La sénatrice Simons : Nous sommes francs, vous et moi, ainsi que tous les membres du comité, mais nous savons qu’il s’agissait d’un compromis.
Lorsque le premier ministre a annoncé l’approbation du projet TMX, le compromis était... Comme il l’a dit aux habitants de la Colombie-Britannique, vous n’aimez peut-être pas le projet TMX, mais voici, je vais vous présenter ce moratoire relatif aux pétroliers, puis nous aurons le projet TMX.
Nous n’avons pas le projet TMX. Nous ne savons pas quand nous l’aurons. En tant que sénatrice de l’Alberta, je ne vois pas comment je pourrais appuyer le projet de loi C-48 quand le projet TMX n’est pas approuvé.
Imaginons, pour illustrer la situation, que le projet TMX soit approuvé, et ce, avant que nous devions voter sur le projet de loi. Cela répondrait-il à certaines de vos préoccupations ou seriez-vous également préoccupé par l’étranglement de l’industrie pétrolière de l’Alberta?

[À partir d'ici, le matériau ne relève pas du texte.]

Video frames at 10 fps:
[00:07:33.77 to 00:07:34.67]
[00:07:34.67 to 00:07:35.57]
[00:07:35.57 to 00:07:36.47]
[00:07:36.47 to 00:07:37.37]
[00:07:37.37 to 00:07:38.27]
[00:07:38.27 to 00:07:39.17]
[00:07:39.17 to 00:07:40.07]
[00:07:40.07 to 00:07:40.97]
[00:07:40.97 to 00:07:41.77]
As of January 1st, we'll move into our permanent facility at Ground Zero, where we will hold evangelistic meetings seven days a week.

M. Kenney : Merci de cette question réfléchie, madame la sénatrice.
Il serait vraiment malvenu de ma part d’adopter une attitude partisane, mais ma prédécesseure était au moins initialement opposée au projet Northern Gateway et n’a soulevé aucune objection lorsque le premier ministre a annoncé le 29 novembre 2016 le moratoire sur la côte Nord ainsi que l’arrêt du projet Northern Gateway. Je pense que c’était une énorme erreur. Je pense que nous devons poursuivre une stratégie globale. Chaque fois que je participe à l’un de ces rassemblements et que les gens commencent à crier « Construisez ce pipeline », je dis : « Non, non, construisez plutôt ces pipelines. »

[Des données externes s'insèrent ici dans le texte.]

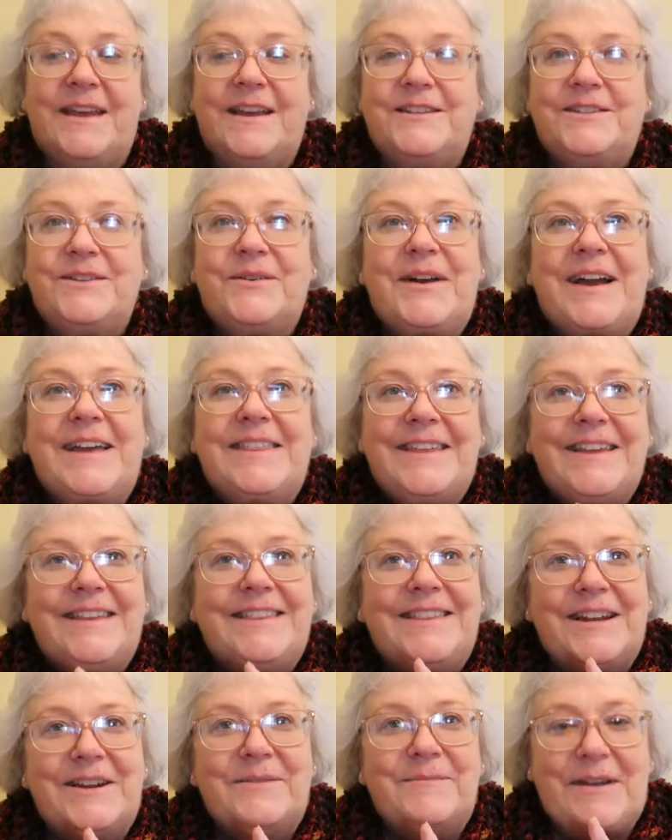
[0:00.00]
So I
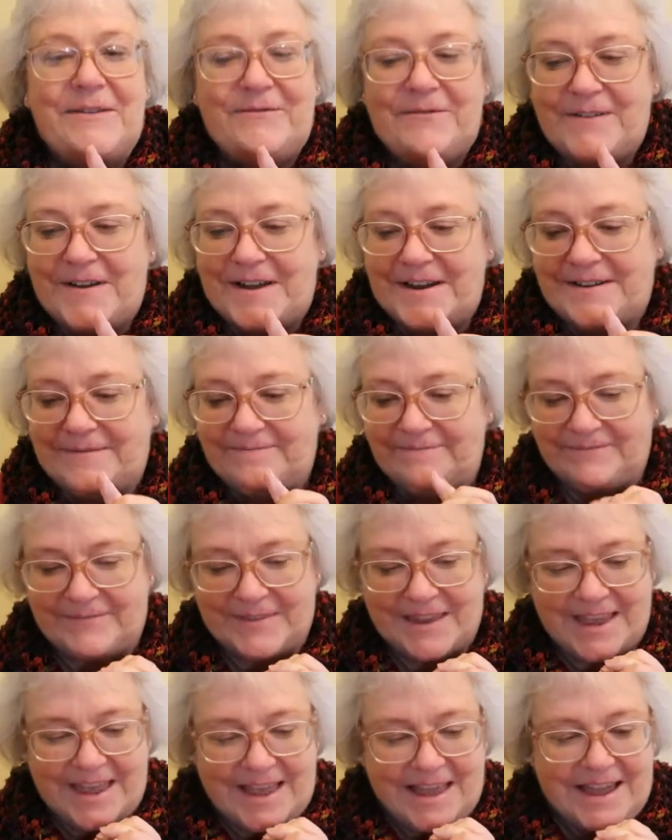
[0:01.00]
think that'll be fun.
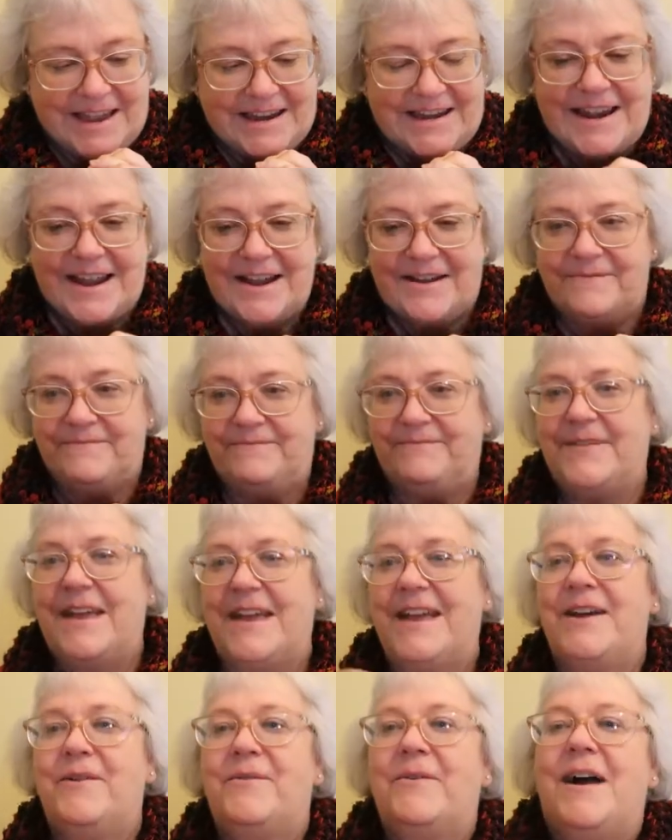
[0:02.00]
Now,
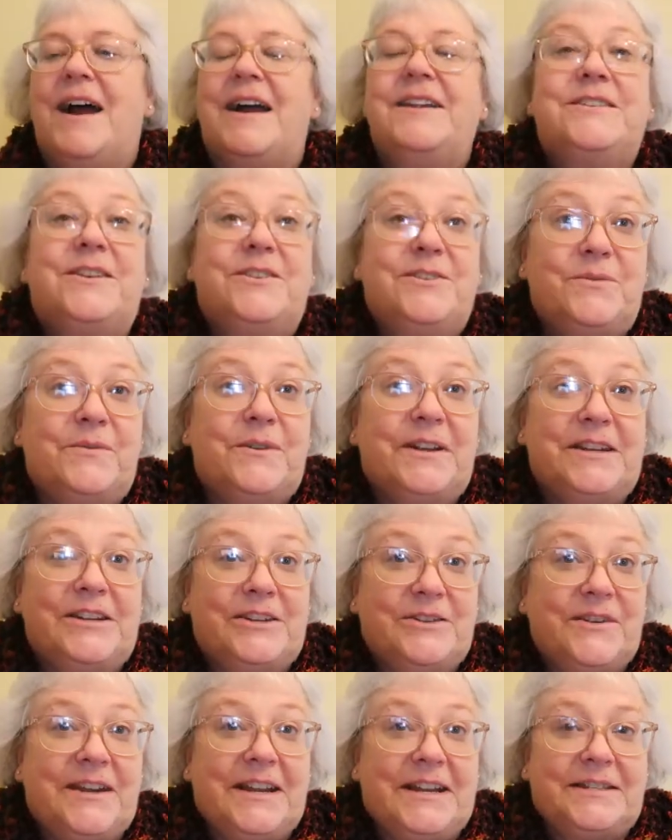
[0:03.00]
I told you we're
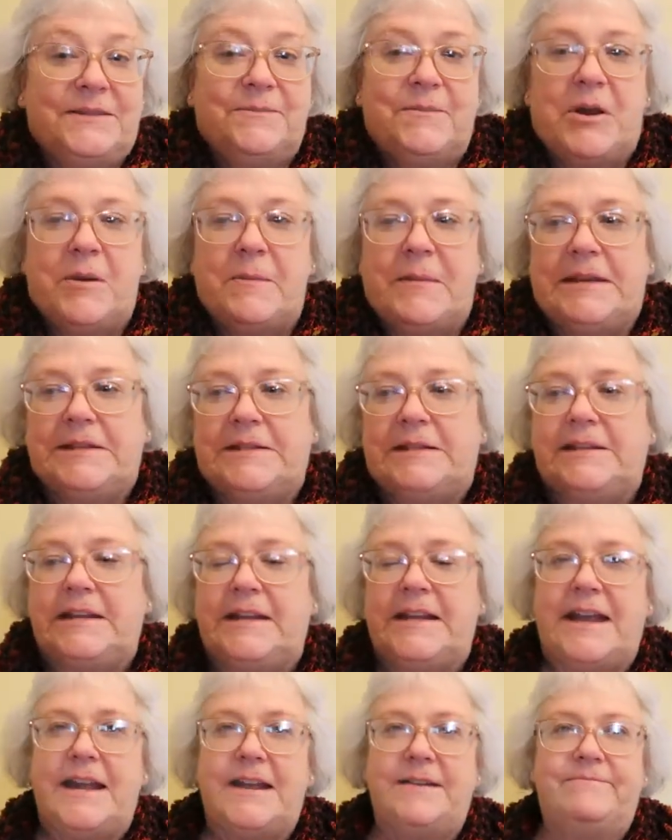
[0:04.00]
gonna do an experiment
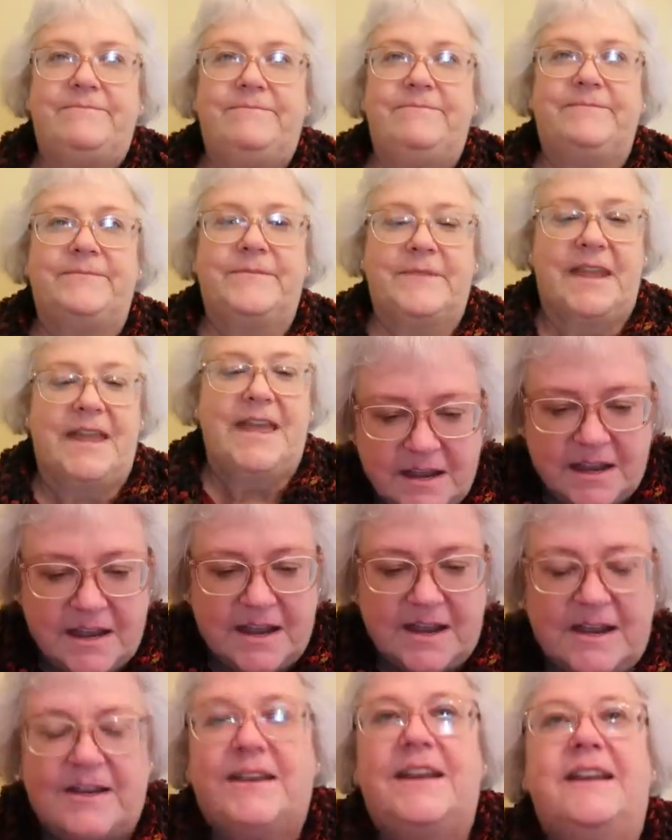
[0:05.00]
today.
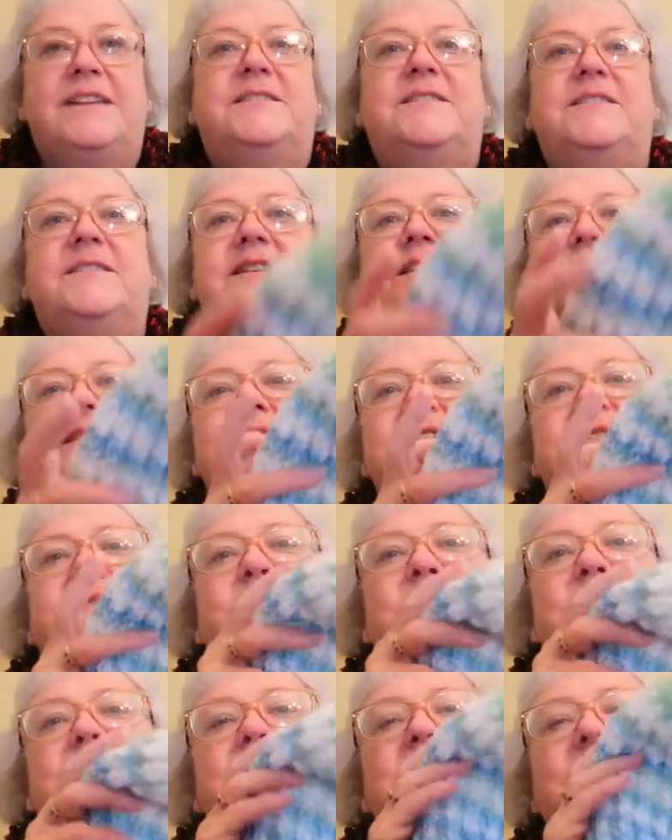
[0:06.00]
Okay, so this is
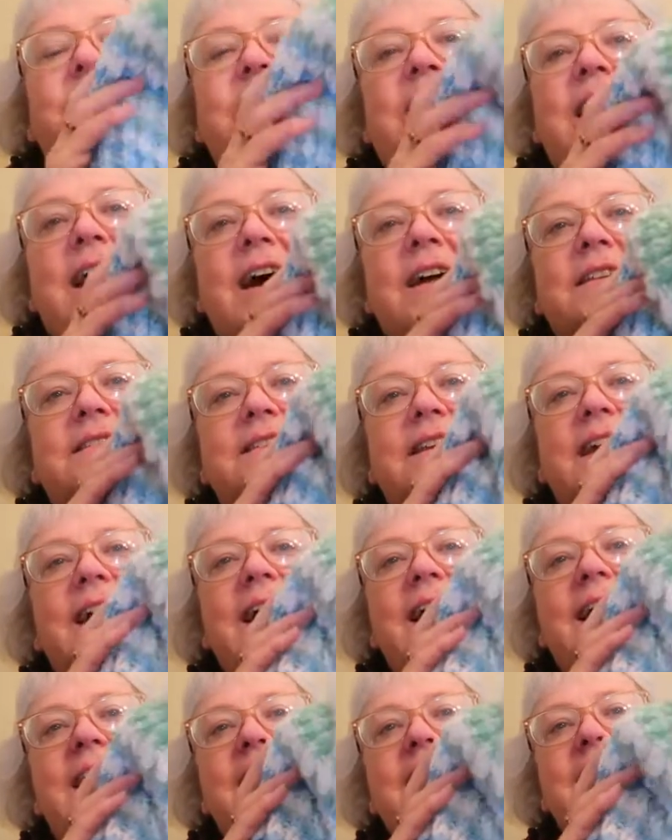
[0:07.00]
one of the hats
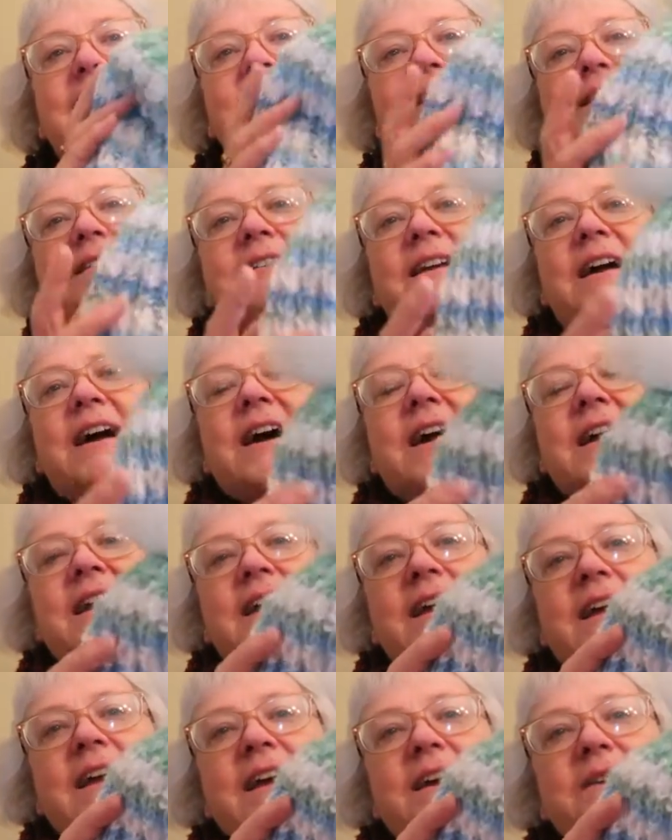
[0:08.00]
and I
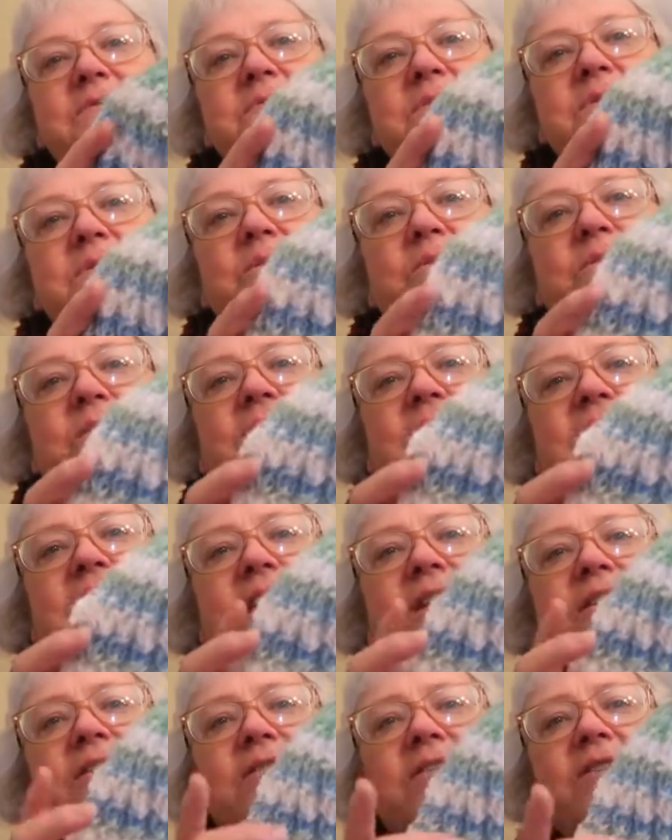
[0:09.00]
am
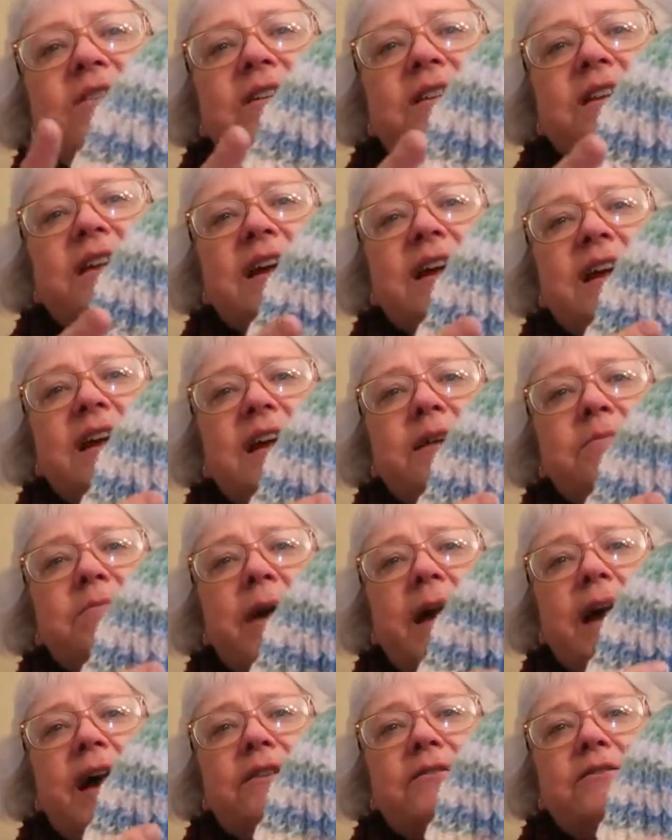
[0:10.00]
working on a
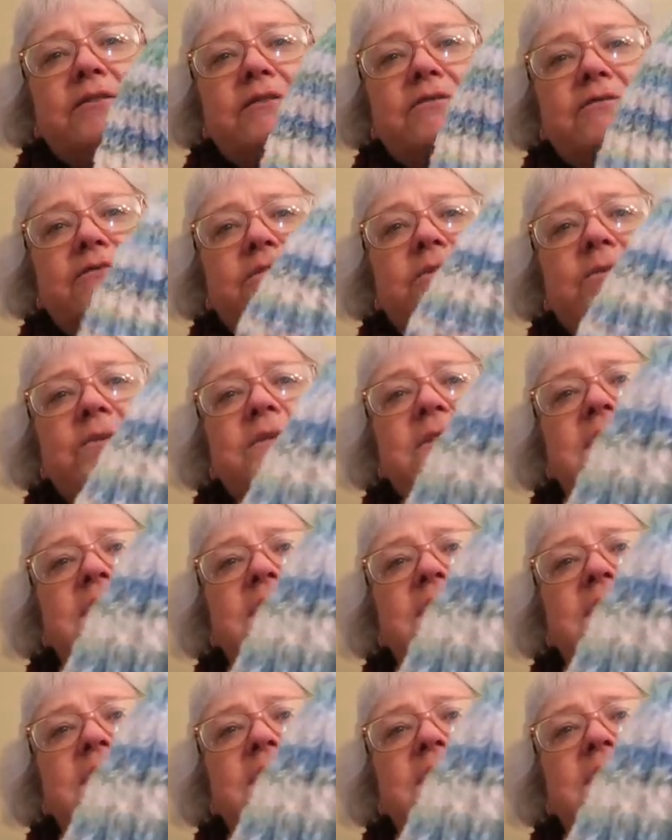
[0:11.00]
pattern for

C’était une erreur de mettre tous nos œufs dans le panier fragile de Trans Mountain; en gros, l’Alberta et le gouvernement fédéral ont cédé au droit de veto du président Obama concernant l’oléoduc Keystone XL, en octobre 2015. Le gouvernement fédéral a créé des conditions qui ont mené à l’annulation du projet Énergie Est après un investissement important et six années de travaux. Le gouvernement fédéral a tué Northern Gateway, instauré un moratoire dans ce projet de loi et, comme vous l’avez indiqué, nous ne sommes pas près de concrétiser le projet TMX.
C’était l’erreur, et nous devrions rechercher toutes les voies de sortie possibles . La position de mon gouvernement sera d’appuyer toute proposition crédible en ce sens. Il existe des propositions concernant des trains jusqu’à Juno et d’autres à destination de Port Angeles, de la baie d’Hudson et de Lakehead. Il existe bien sûr des technologies sur la solidification du bitume. Nous soutiendrons toute voie de sortie afin que nous puissions obtenir un prix juste pour les produits que nous fabriquons selon les normes les plus élevées sur la planète.
Le président : Merci. Je sais que vous avez tous les deux eu une longue journée. Je tiens à remercier le premier ministre Kenney et la ministre Savage d’être venus aujourd’hui.
Je remercie tous les témoins qui ont comparu devant le comité aujourd’hui à Edmonton et depuis la province de l’Alberta.
Nous reprendrons nos travaux demain, à 9 heures à Regina, à l’hôtel Saskatchewan.